Data items:
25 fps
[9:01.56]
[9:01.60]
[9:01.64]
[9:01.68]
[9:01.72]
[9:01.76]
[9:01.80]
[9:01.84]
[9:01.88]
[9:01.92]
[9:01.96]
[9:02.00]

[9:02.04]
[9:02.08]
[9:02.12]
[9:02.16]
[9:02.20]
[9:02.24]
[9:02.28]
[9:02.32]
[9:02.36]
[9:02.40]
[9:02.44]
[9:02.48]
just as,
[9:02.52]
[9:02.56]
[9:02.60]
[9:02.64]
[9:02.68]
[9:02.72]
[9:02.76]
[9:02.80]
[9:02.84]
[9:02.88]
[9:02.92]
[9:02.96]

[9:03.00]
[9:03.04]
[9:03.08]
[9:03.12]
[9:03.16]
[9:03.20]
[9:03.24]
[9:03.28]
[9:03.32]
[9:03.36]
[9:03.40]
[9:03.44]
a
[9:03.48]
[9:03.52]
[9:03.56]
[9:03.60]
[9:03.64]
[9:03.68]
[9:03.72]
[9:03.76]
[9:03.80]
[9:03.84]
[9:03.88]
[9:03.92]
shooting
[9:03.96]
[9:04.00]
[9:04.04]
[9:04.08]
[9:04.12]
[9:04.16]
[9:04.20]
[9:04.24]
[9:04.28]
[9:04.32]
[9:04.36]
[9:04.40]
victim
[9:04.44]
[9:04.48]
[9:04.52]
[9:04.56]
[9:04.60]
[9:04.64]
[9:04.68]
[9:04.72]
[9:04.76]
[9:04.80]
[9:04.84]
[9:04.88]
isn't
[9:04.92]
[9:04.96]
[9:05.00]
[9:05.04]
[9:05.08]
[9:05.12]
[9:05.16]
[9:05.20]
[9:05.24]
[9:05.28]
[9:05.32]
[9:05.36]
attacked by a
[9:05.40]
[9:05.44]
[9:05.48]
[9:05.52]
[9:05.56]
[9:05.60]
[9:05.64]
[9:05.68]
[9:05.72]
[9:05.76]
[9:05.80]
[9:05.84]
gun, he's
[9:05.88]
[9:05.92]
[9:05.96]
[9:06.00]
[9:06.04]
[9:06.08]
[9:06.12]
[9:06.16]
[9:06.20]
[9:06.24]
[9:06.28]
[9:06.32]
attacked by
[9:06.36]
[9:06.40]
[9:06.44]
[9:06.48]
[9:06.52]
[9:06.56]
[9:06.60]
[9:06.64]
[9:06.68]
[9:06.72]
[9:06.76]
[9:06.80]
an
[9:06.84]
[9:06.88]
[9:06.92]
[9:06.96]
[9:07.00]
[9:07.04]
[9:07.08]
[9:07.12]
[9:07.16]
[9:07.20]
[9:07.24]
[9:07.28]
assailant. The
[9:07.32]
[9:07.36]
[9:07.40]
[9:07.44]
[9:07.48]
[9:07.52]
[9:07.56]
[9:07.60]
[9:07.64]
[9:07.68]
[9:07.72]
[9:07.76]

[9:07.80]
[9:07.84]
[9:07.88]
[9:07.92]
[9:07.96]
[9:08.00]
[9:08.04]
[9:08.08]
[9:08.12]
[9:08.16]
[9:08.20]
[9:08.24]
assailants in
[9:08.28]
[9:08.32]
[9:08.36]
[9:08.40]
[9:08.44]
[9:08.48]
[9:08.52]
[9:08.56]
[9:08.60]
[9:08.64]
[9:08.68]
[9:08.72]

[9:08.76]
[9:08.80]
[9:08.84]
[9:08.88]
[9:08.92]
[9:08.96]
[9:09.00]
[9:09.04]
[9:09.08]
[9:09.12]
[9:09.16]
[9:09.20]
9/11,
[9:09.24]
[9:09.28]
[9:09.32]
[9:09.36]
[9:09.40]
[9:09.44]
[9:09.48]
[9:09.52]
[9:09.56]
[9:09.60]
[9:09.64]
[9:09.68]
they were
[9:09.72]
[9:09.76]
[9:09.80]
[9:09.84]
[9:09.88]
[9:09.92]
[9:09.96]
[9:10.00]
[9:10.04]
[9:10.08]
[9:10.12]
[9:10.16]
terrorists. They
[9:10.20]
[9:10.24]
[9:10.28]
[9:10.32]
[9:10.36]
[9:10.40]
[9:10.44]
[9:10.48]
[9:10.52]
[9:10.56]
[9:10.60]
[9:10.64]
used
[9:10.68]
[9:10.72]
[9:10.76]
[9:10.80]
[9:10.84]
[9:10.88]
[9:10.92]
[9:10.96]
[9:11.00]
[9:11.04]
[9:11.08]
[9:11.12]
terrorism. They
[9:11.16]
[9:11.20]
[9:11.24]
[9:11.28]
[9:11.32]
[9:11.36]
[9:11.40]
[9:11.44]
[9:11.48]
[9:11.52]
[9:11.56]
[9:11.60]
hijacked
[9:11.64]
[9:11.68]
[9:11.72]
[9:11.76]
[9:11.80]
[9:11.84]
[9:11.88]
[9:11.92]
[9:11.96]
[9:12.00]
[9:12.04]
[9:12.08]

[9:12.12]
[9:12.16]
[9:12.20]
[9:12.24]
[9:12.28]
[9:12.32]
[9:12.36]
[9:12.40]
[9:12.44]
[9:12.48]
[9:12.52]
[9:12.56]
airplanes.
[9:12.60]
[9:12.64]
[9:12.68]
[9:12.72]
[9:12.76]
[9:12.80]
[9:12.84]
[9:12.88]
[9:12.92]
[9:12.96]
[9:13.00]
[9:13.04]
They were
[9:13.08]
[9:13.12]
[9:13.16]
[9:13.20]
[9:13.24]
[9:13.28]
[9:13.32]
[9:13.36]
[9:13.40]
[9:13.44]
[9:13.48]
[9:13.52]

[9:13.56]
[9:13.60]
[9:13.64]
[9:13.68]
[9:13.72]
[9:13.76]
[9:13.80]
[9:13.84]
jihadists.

## EXERCISE:
Give the data again, exactly as written.

## REPLY:
25 fps
[9:01.56]
[9:01.60]
[9:01.64]
[9:01.68]
[9:01.72]
[9:01.76]
[9:01.80]
[9:01.84]
[9:01.88]
[9:01.92]
[9:01.96]
[9:02.00]

[9:02.04]
[9:02.08]
[9:02.12]
[9:02.16]
[9:02.20]
[9:02.24]
[9:02.28]
[9:02.32]
[9:02.36]
[9:02.40]
[9:02.44]
[9:02.48]
just as,
[9:02.52]
[9:02.56]
[9:02.60]
[9:02.64]
[9:02.68]
[9:02.72]
[9:02.76]
[9:02.80]
[9:02.84]
[9:02.88]
[9:02.92]
[9:02.96]

[9:03.00]
[9:03.04]
[9:03.08]
[9:03.12]
[9:03.16]
[9:03.20]
[9:03.24]
[9:03.28]
[9:03.32]
[9:03.36]
[9:03.40]
[9:03.44]
a
[9:03.48]
[9:03.52]
[9:03.56]
[9:03.60]
[9:03.64]
[9:03.68]
[9:03.72]
[9:03.76]
[9:03.80]
[9:03.84]
[9:03.88]
[9:03.92]
shooting
[9:03.96]
[9:04.00]
[9:04.04]
[9:04.08]
[9:04.12]
[9:04.16]
[9:04.20]
[9:04.24]
[9:04.28]
[9:04.32]
[9:04.36]
[9:04.40]
victim
[9:04.44]
[9:04.48]
[9:04.52]
[9:04.56]
[9:04.60]
[9:04.64]
[9:04.68]
[9:04.72]
[9:04.76]
[9:04.80]
[9:04.84]
[9:04.88]
isn't
[9:04.92]
[9:04.96]
[9:05.00]
[9:05.04]
[9:05.08]
[9:05.12]
[9:05.16]
[9:05.20]
[9:05.24]
[9:05.28]
[9:05.32]
[9:05.36]
attacked by a
[9:05.40]
[9:05.44]
[9:05.48]
[9:05.52]
[9:05.56]
[9:05.60]
[9:05.64]
[9:05.68]
[9:05.72]
[9:05.76]
[9:05.80]
[9:05.84]
gun, he's
[9:05.88]
[9:05.92]
[9:05.96]
[9:06.00]
[9:06.04]
[9:06.08]
[9:06.12]
[9:06.16]
[9:06.20]
[9:06.24]
[9:06.28]
[9:06.32]
attacked by
[9:06.36]
[9:06.40]
[9:06.44]
[9:06.48]
[9:06.52]
[9:06.56]
[9:06.60]
[9:06.64]
[9:06.68]
[9:06.72]
[9:06.76]
[9:06.80]
an
[9:06.84]
[9:06.88]
[9:06.92]
[9:06.96]
[9:07.00]
[9:07.04]
[9:07.08]
[9:07.12]
[9:07.16]
[9:07.20]
[9:07.24]
[9:07.28]
assailant. The
[9:07.32]
[9:07.36]
[9:07.40]
[9:07.44]
[9:07.48]
[9:07.52]
[9:07.56]
[9:07.60]
[9:07.64]
[9:07.68]
[9:07.72]
[9:07.76]

[9:07.80]
[9:07.84]
[9:07.88]
[9:07.92]
[9:07.96]
[9:08.00]
[9:08.04]
[9:08.08]
[9:08.12]
[9:08.16]
[9:08.20]
[9:08.24]
assailants in
[9:08.28]
[9:08.32]
[9:08.36]
[9:08.40]
[9:08.44]
[9:08.48]
[9:08.52]
[9:08.56]
[9:08.60]
[9:08.64]
[9:08.68]
[9:08.72]

[9:08.76]
[9:08.80]
[9:08.84]
[9:08.88]
[9:08.92]
[9:08.96]
[9:09.00]
[9:09.04]
[9:09.08]
[9:09.12]
[9:09.16]
[9:09.20]
9/11,
[9:09.24]
[9:09.28]
[9:09.32]
[9:09.36]
[9:09.40]
[9:09.44]
[9:09.48]
[9:09.52]
[9:09.56]
[9:09.60]
[9:09.64]
[9:09.68]
they were
[9:09.72]
[9:09.76]
[9:09.80]
[9:09.84]
[9:09.88]
[9:09.92]
[9:09.96]
[9:10.00]
[9:10.04]
[9:10.08]
[9:10.12]
[9:10.16]
terrorists. They
[9:10.20]
[9:10.24]
[9:10.28]
[9:10.32]
[9:10.36]
[9:10.40]
[9:10.44]
[9:10.48]
[9:10.52]
[9:10.56]
[9:10.60]
[9:10.64]
used
[9:10.68]
[9:10.72]
[9:10.76]
[9:10.80]
[9:10.84]
[9:10.88]
[9:10.92]
[9:10.96]
[9:11.00]
[9:11.04]
[9:11.08]
[9:11.12]
terrorism. They
[9:11.16]
[9:11.20]
[9:11.24]
[9:11.28]
[9:11.32]
[9:11.36]
[9:11.40]
[9:11.44]
[9:11.48]
[9:11.52]
[9:11.56]
[9:11.60]
hijacked
[9:11.64]
[9:11.68]
[9:11.72]
[9:11.76]
[9:11.80]
[9:11.84]
[9:11.88]
[9:11.92]
[9:11.96]
[9:12.00]
[9:12.04]
[9:12.08]

[9:12.12]
[9:12.16]
[9:12.20]
[9:12.24]
[9:12.28]
[9:12.32]
[9:12.36]
[9:12.40]
[9:12.44]
[9:12.48]
[9:12.52]
[9:12.56]
airplanes.
[9:12.60]
[9:12.64]
[9:12.68]
[9:12.72]
[9:12.76]
[9:12.80]
[9:12.84]
[9:12.88]
[9:12.92]
[9:12.96]
[9:13.00]
[9:13.04]
They were
[9:13.08]
[9:13.12]
[9:13.16]
[9:13.20]
[9:13.24]
[9:13.28]
[9:13.32]
[9:13.36]
[9:13.40]
[9:13.44]
[9:13.48]
[9:13.52]

[9:13.56]
[9:13.60]
[9:13.64]
[9:13.68]
[9:13.72]
[9:13.76]
[9:13.80]
[9:13.84]
jihadists.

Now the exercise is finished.